## Work request
The records follow. Copy them exactly, but omit the pictures.

──────── Source records ────────

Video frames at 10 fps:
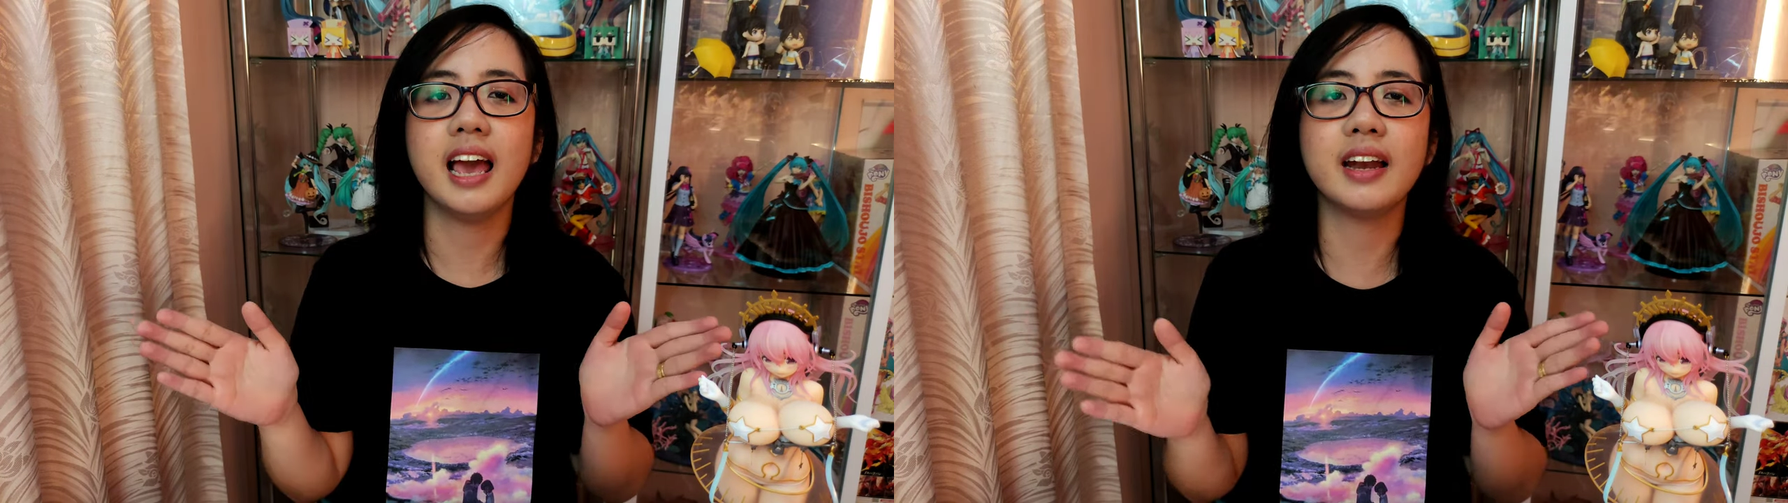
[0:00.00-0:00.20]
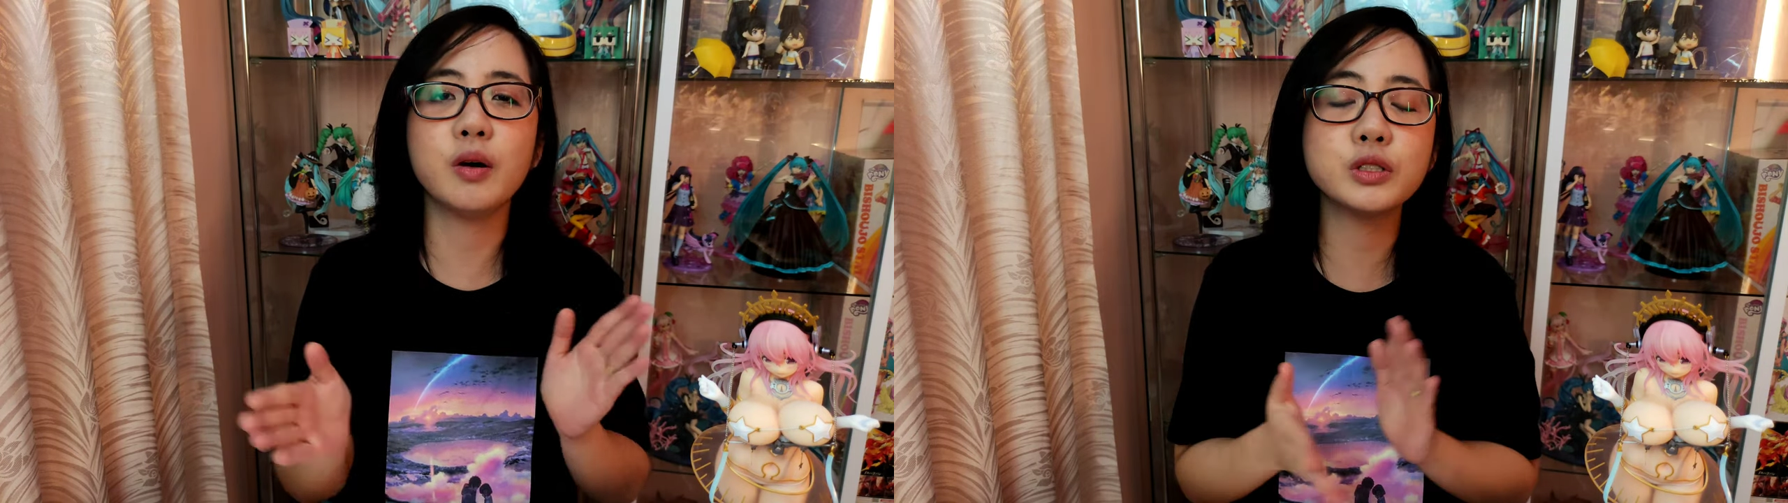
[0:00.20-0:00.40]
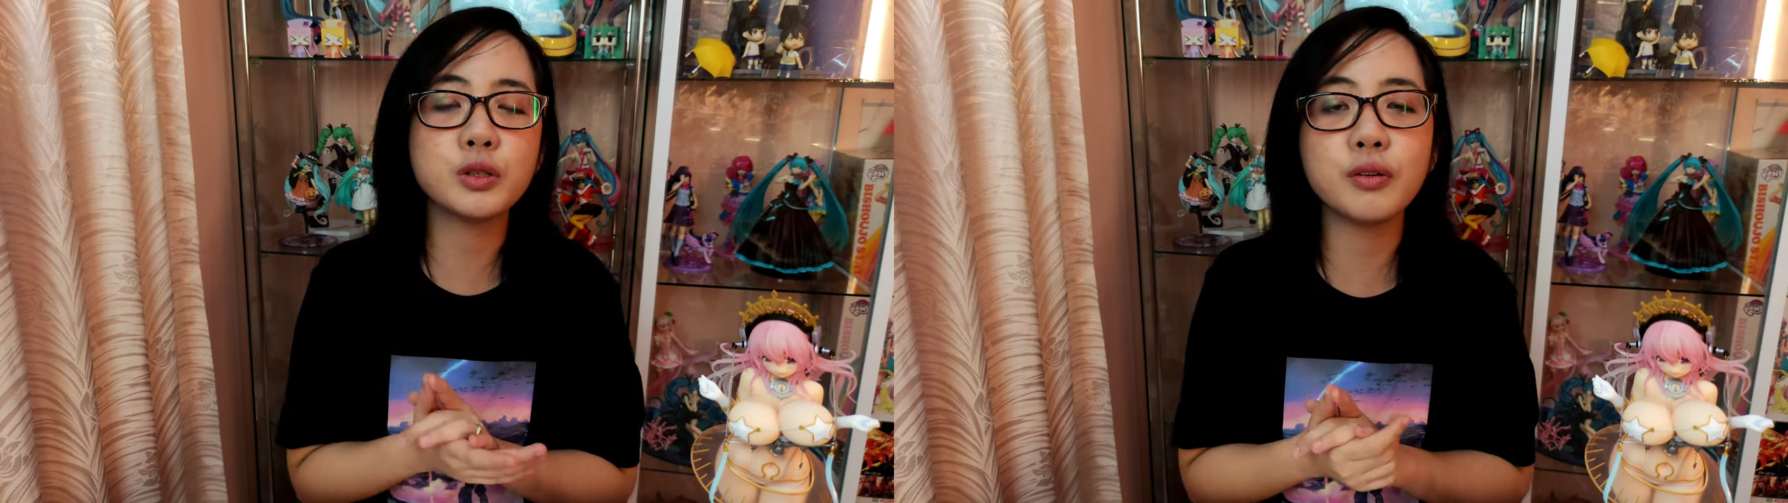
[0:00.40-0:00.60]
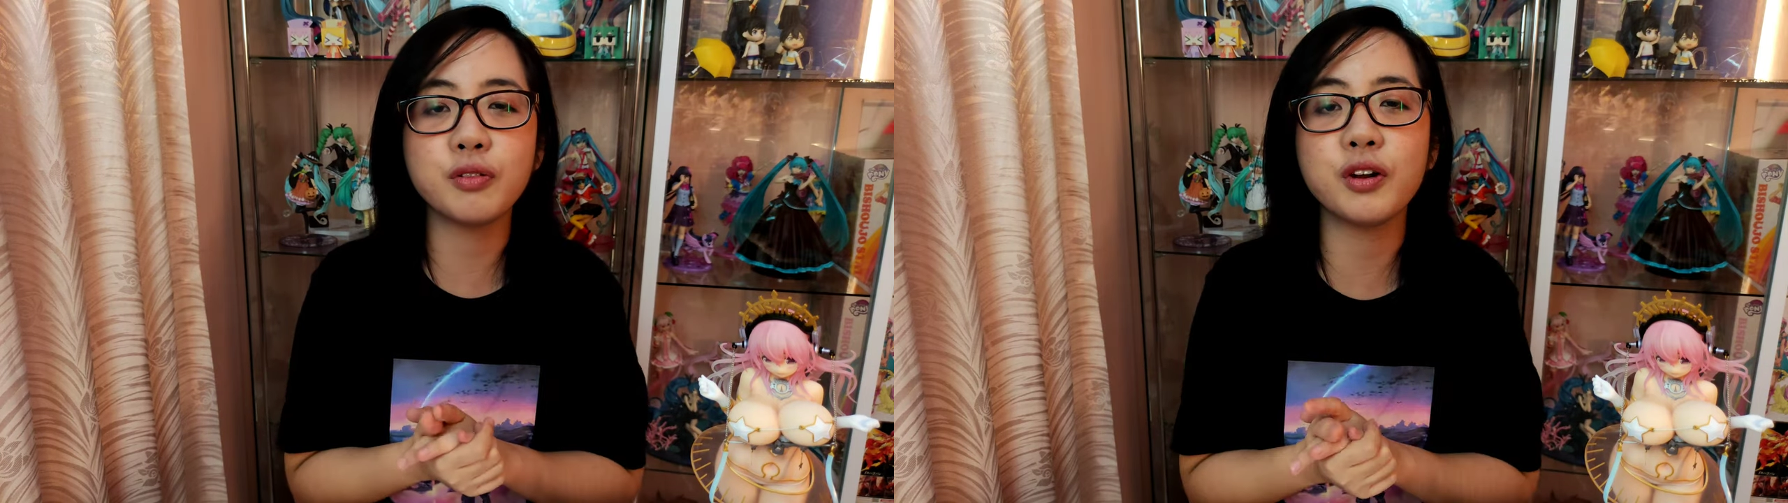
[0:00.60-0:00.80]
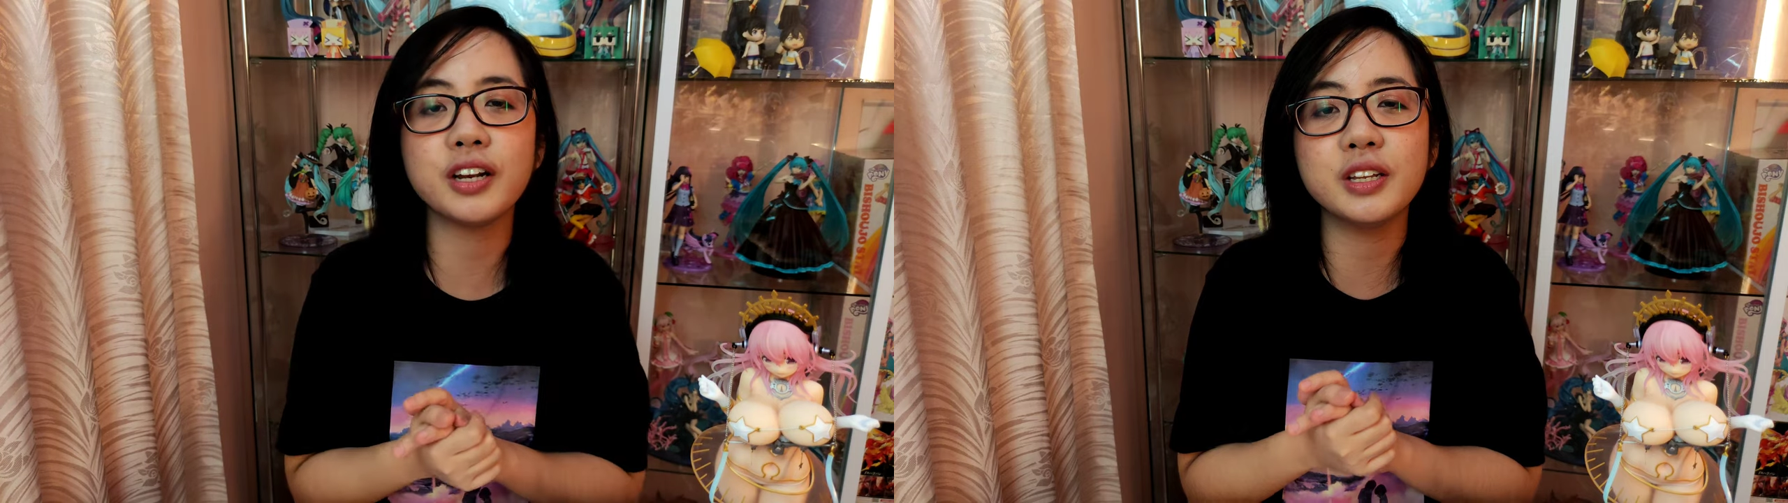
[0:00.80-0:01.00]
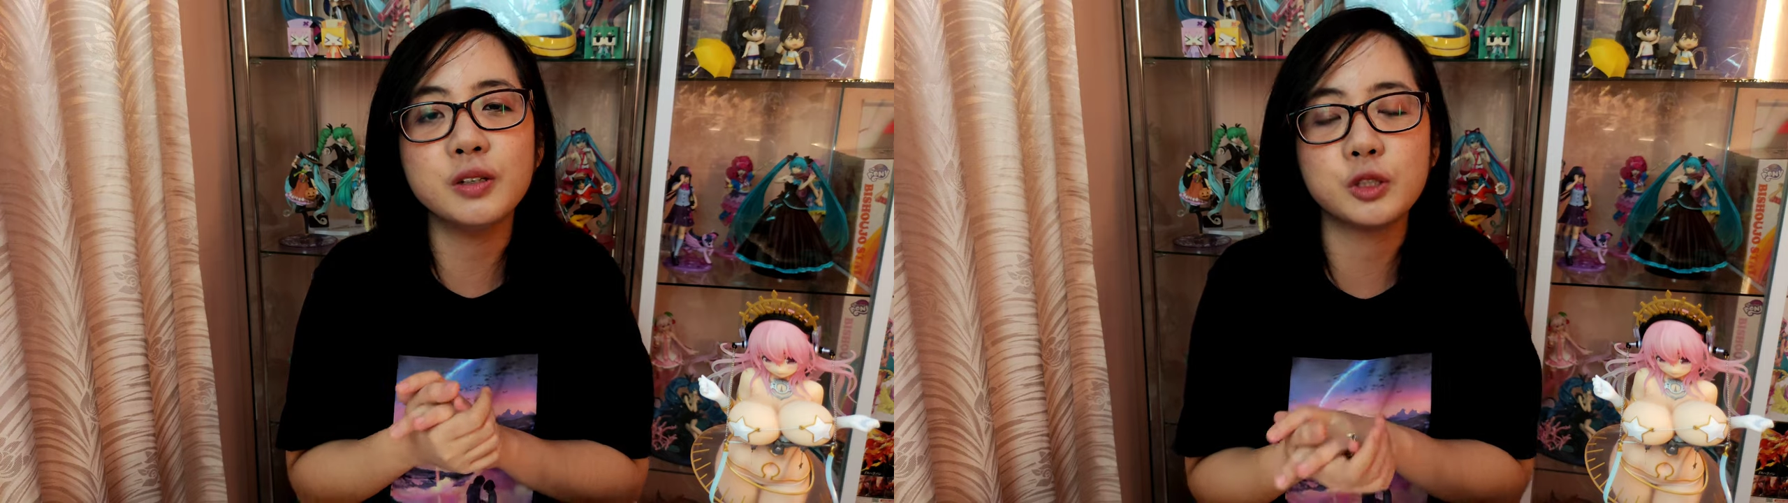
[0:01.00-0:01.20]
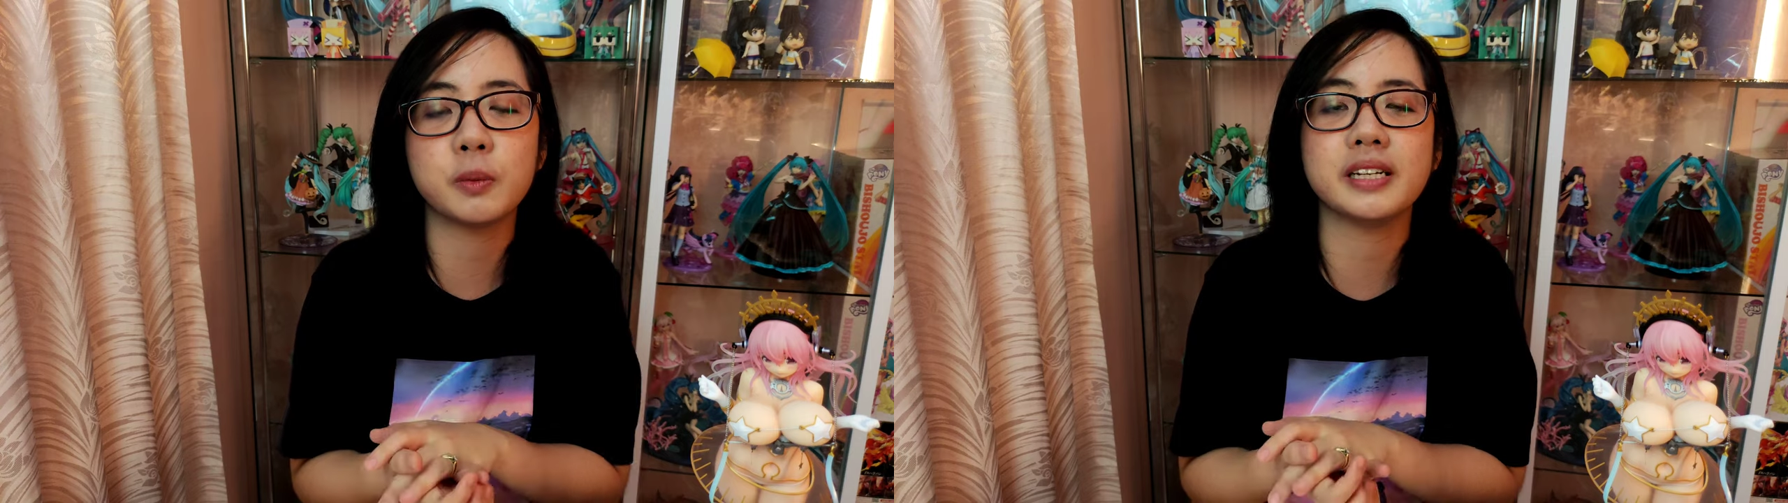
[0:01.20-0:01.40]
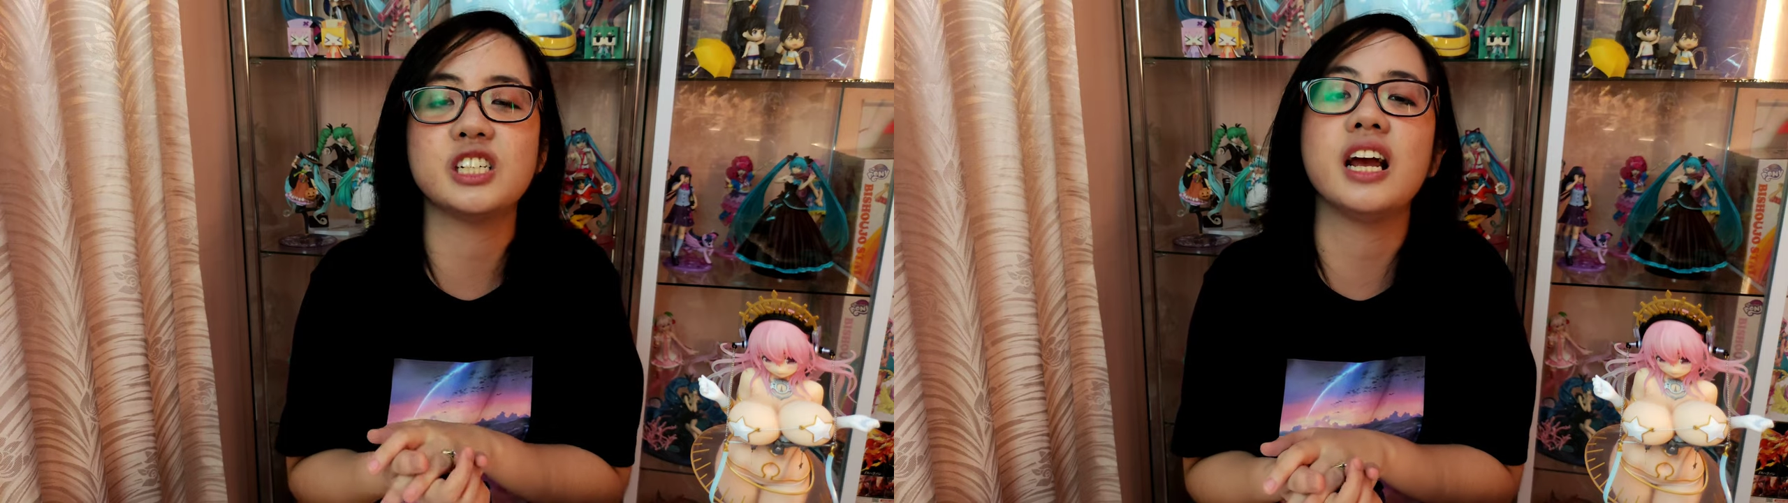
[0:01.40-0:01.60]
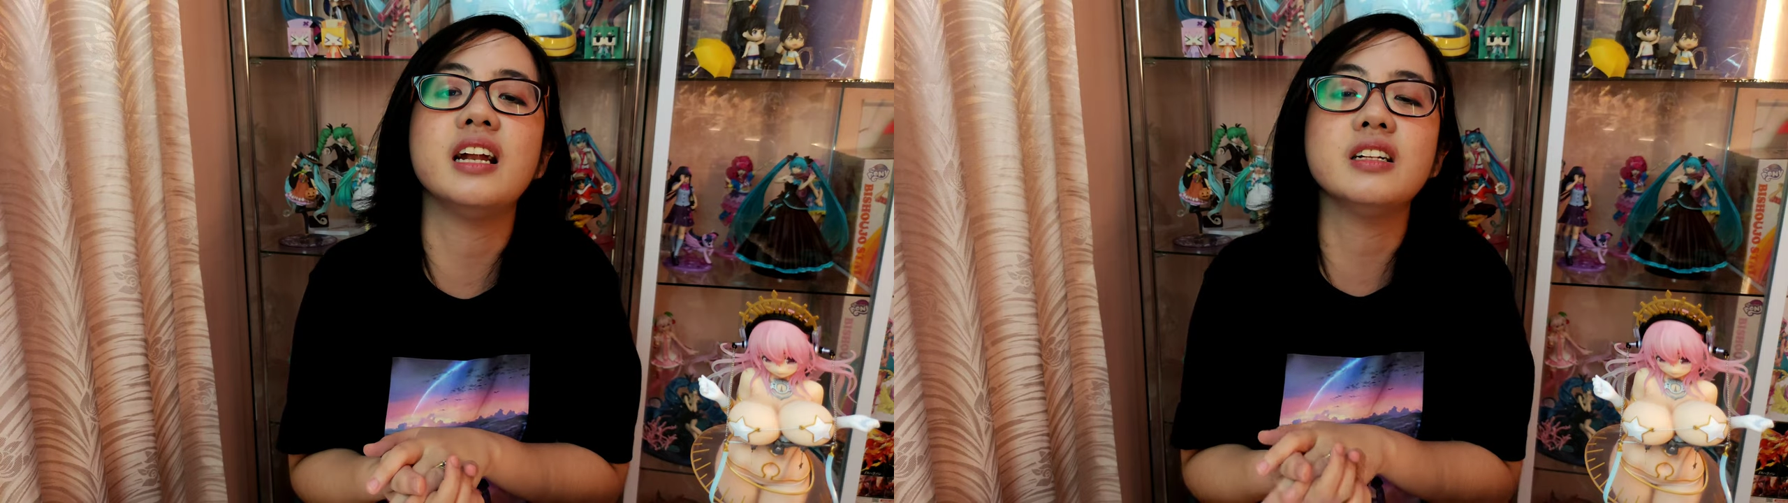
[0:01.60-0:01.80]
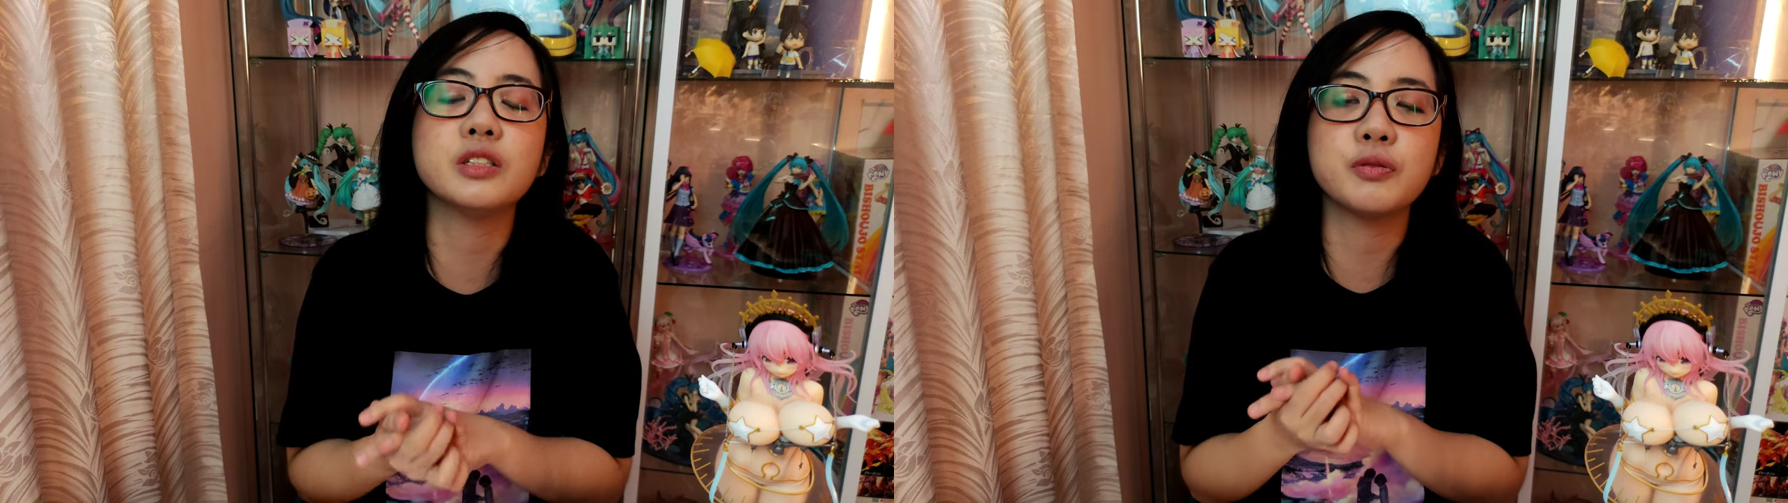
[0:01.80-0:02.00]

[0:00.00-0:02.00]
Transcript: And also, if you are new to my channel,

────────

## Exercise answer
Video frames at 10 fps:
[0:00.00-0:00.20]
[0:00.20-0:00.40]
[0:00.40-0:00.60]
[0:00.60-0:00.80]
[0:00.80-0:01.00]
[0:01.00-0:01.20]
[0:01.20-0:01.40]
[0:01.40-0:01.60]
[0:01.60-0:01.80]
[0:01.80-0:02.00]

[0:00.00-0:02.00]
Transcript: And also, if you are new to my channel,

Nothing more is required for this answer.